Снова вспомню о своем знакомом. Он в советскую эпоху побеждал на математических олимпиадах и был приглашен в суперпривилегированную математическую школу. В этой школе — с подачи высокомерных идиотов-учителей — ученики знали друг про друга, кто из них просто способный, кто талант, а кто — гений. Атмосфера была чудовищной. Дети выходили из школы поломанными.
Обозлившись на происходящее, он стал яростно заниматься математикой, чего он ранее не делал, и за несколько месяцев перешел из разряда способных в разряд талантливых, а затем и в разряд гениев.
После этого ему предложили перейти в дневную школу, и он грубо отверг это предложение, вернувшись в ту среднюю школу, которая находилась рядом с домом.
Много лет спустя, окончив институт, который специально был выбран им так, чтобы там не было деления на способных, талантливых и гениальных, он с блеском защитил кандидатскую диссертацию. И стал кандидатом физико-математических наук. Уже занимая определенное положение в очень серьезном академическом институте, он столкнулся со своим однокашником по вечерней математической школе, про которого говорилось, что он главный гений.

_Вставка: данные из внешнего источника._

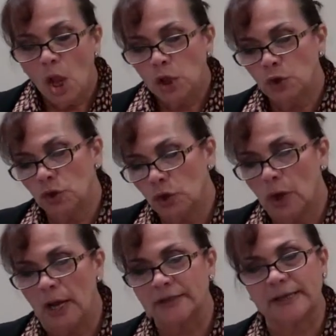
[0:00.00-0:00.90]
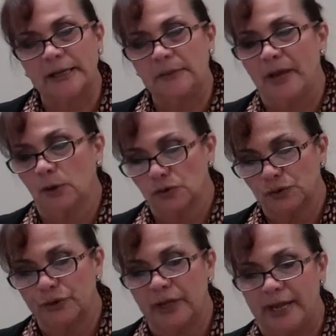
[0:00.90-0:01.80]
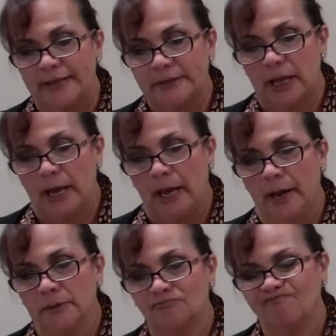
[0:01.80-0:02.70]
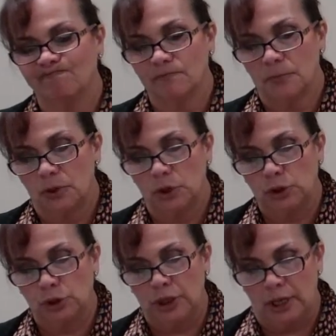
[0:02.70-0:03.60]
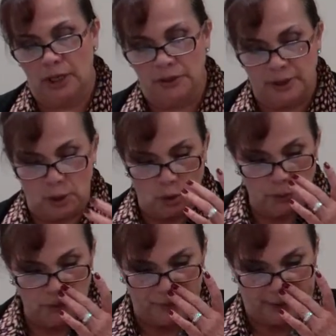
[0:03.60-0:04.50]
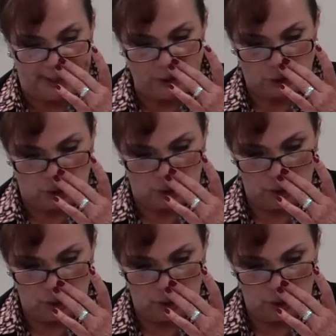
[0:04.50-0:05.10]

You know, Sunny, my concern is the loan modification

Однокашник работал в академическом институте лаборантом. Он не смог никак реализовать себя на научном поприще. И виноваты в этом были педагоги, насаждавшие в вечерней математической школе — а потом и в дневной, в которую переходили наиболее успешно учившиеся — этот дух внутренней дифференциации по способностям. Но в советское время этот дух насаждали в отдельных школах. Теперь предлагается насаждать его в каждом классе каждой школы. Зачем? Чтобы коллективов не было вообще, и личность заведомо формировалась в нездоровых условиях? Но в нездоровых условиях может сформироваться только нездоровая личность. И что же? Так называемые реформаторы образования на деле являются провокаторами, насаждающими личностное нездоровье и именующими насаждение оного личностно-ориентированным образованием?